The Story of the Concierge Mukuzo Imokawa (芋川椋三玄関番の巻 or 芋川椋三玄関番之巻, Imokawa Mukuzō Genkanban no Maki) was once considered to be the first professional Japanese animated film ever made. It was made by Ōten Shimokawa in 1917 to be shown in a cinema, in this case, in the Asakusa Kinema Kurabu, a theater in Tokyo managed directly by the film company Tenkatsu.

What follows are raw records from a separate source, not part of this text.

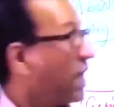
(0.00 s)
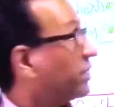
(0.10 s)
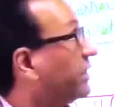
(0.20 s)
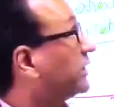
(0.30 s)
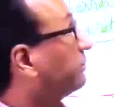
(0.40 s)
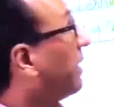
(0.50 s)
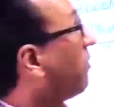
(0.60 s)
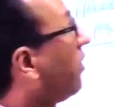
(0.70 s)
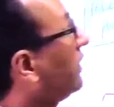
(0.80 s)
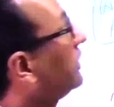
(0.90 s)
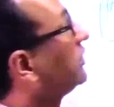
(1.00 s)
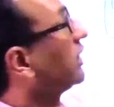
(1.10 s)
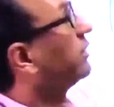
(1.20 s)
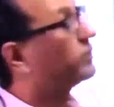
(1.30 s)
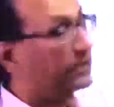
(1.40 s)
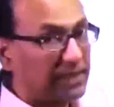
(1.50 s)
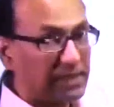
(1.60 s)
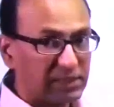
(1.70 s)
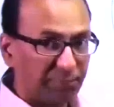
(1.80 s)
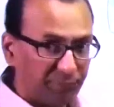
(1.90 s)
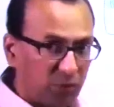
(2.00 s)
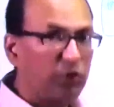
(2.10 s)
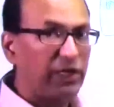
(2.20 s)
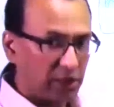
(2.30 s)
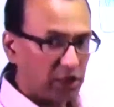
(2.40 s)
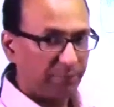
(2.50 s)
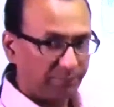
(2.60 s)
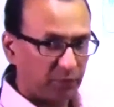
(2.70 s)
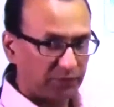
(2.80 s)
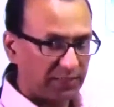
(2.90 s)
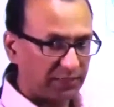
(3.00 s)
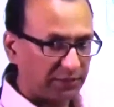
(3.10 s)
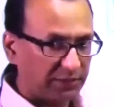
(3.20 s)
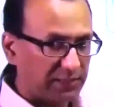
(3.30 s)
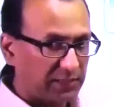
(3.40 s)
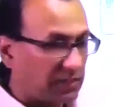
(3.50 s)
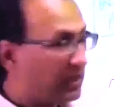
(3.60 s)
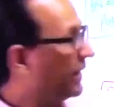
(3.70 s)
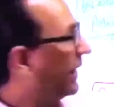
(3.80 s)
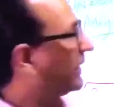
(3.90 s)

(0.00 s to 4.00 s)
this primordial germ cell is a pluripotent cell. ItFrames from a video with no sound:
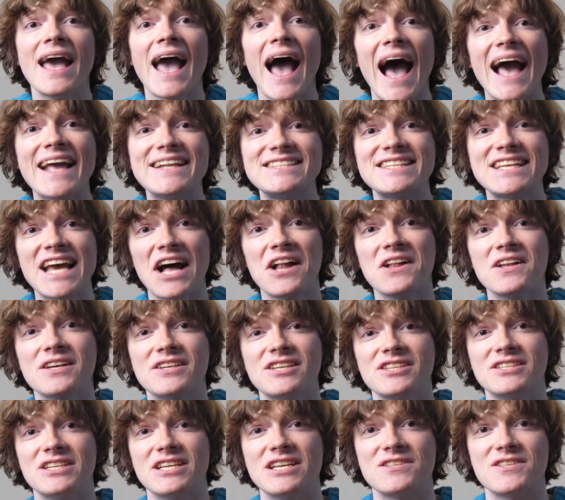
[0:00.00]
I
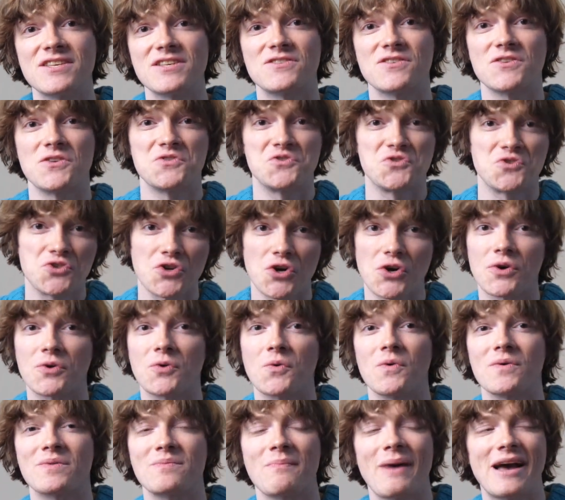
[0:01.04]
telekinesis a
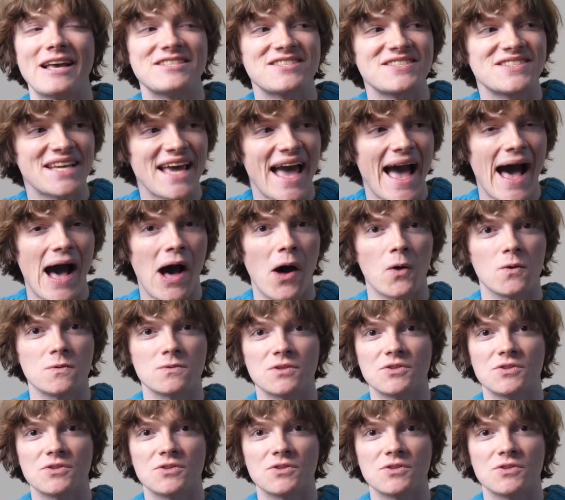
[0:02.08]
jerk with my scowl,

It was preceded by Shimokawa's early work, 凸坊新画帳・名案の失敗 (Dekobō shingachō – Meian no shippai, Bumpy new picture book – Failure of a great plan) and 凸坊新畫帖 芋助猪狩の巻 (Dekobo Shingacho Imosukei no Shishigari no Maki, Convex new picture book Imo Suke boar hunting volume) from January 1917.

==Production==
In 1916, Tenkatsu, or Tennenshoku Katsudō Shashin Kabushiki Gaisha ("Natural Color Moving Picture Company"), began experimenting with animation with the manga artist Hekoten/Oten Shimokawa. Shimokawa produced the animation by drawing with a chalk on a blackboard, redrawing as necessary to create the animation effect. Mukuzo Imokawa was a manga character that Shimokawa used in his manga.